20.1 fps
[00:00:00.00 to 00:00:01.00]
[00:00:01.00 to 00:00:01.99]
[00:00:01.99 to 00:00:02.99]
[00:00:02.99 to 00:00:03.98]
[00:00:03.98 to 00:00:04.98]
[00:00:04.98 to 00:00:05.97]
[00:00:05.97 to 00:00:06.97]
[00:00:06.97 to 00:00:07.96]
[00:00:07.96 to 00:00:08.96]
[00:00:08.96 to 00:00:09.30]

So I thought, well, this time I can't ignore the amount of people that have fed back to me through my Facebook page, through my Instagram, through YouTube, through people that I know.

* * *

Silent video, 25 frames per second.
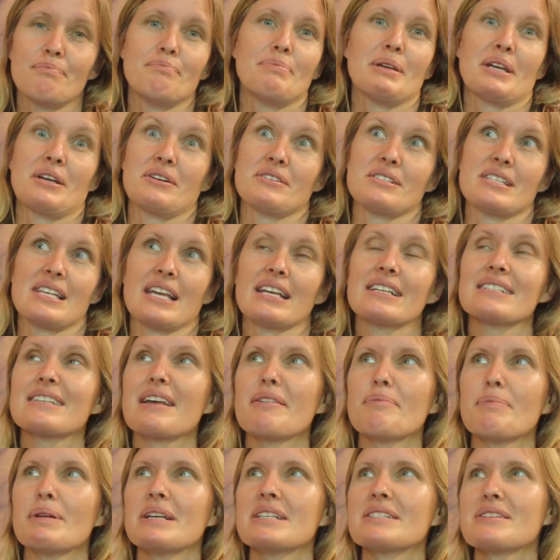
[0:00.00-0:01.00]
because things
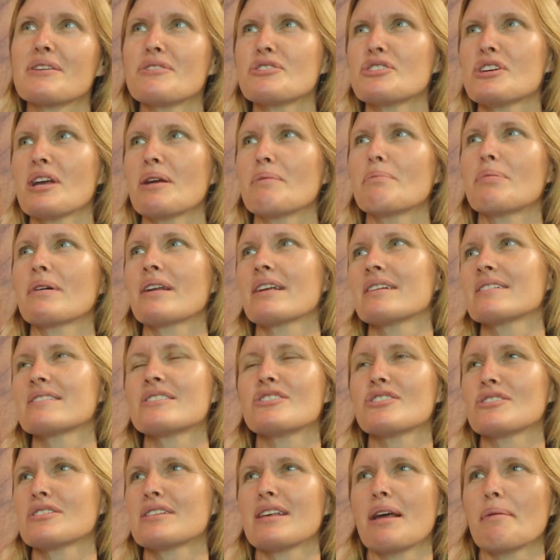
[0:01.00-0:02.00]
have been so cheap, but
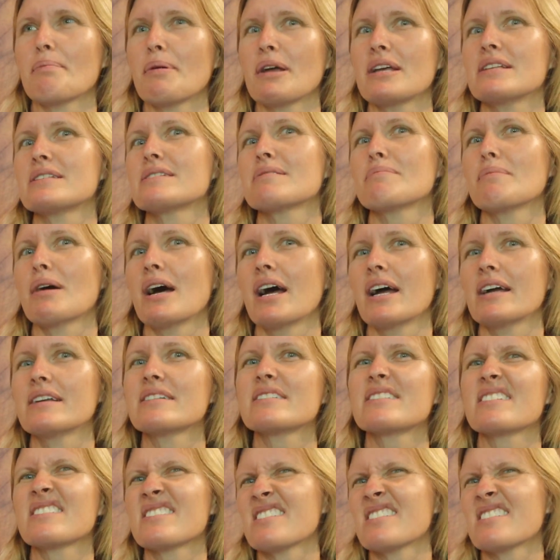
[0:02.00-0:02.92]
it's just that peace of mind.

* * *

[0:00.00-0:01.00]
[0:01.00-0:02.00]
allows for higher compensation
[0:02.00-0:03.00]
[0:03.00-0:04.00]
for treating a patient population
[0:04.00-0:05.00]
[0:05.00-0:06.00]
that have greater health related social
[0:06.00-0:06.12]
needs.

# Exercise aim
One stretch of the lines above is wanted, from the line that contains "[00:00:00.00 to 00:00:01.00]" through the line that contains "[00:00:07.96 to 00:00:08.96]". Output it exactly.

# Reply
[00:00:00.00 to 00:00:01.00]
[00:00:01.00 to 00:00:01.99]
[00:00:01.99 to 00:00:02.99]
[00:00:02.99 to 00:00:03.98]
[00:00:03.98 to 00:00:04.98]
[00:00:04.98 to 00:00:05.97]
[00:00:05.97 to 00:00:06.97]
[00:00:06.97 to 00:00:07.96]
[00:00:07.96 to 00:00:08.96]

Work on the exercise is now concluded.